Exercise aim: Would you please set down the data again exactly as given, excluding the pictures?

Input records:
-=-=-=-=-

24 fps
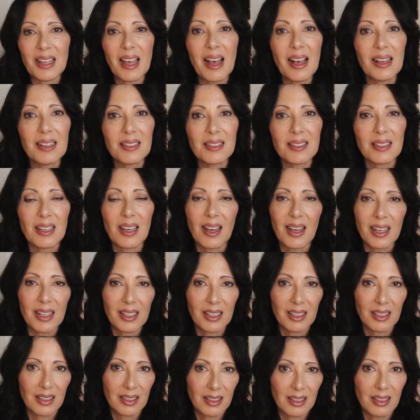asked that I
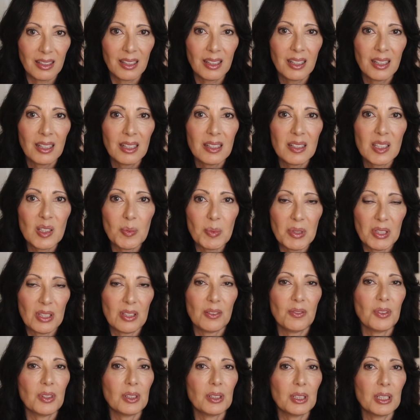can
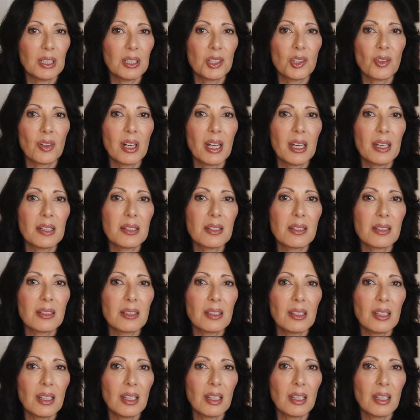specifically address.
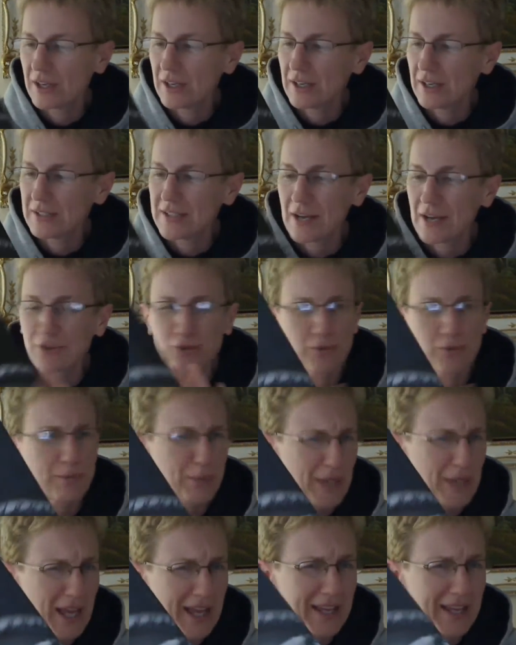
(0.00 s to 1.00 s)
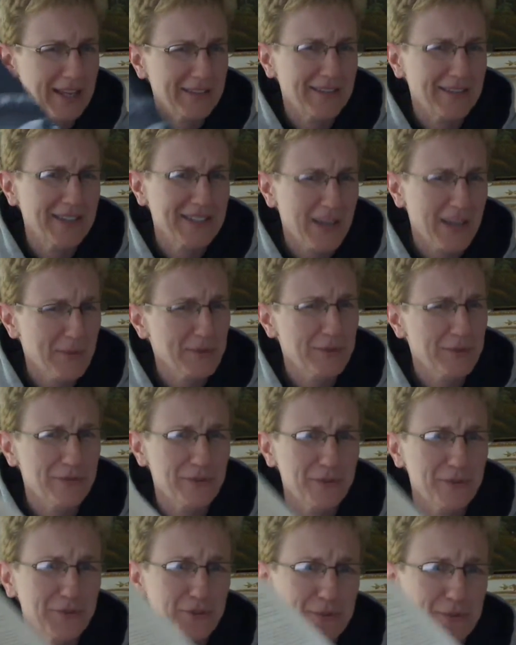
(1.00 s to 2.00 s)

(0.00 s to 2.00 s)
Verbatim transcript: Dr. Blank, and that's how he's referred to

-=-=-=-=-

Answer below:
24 fps
asked that I
can
specifically address.
(0.00 s to 1.00 s)
(1.00 s to 2.00 s)

(0.00 s to 2.00 s)
Verbatim transcript: Dr. Blank, and that's how he's referred to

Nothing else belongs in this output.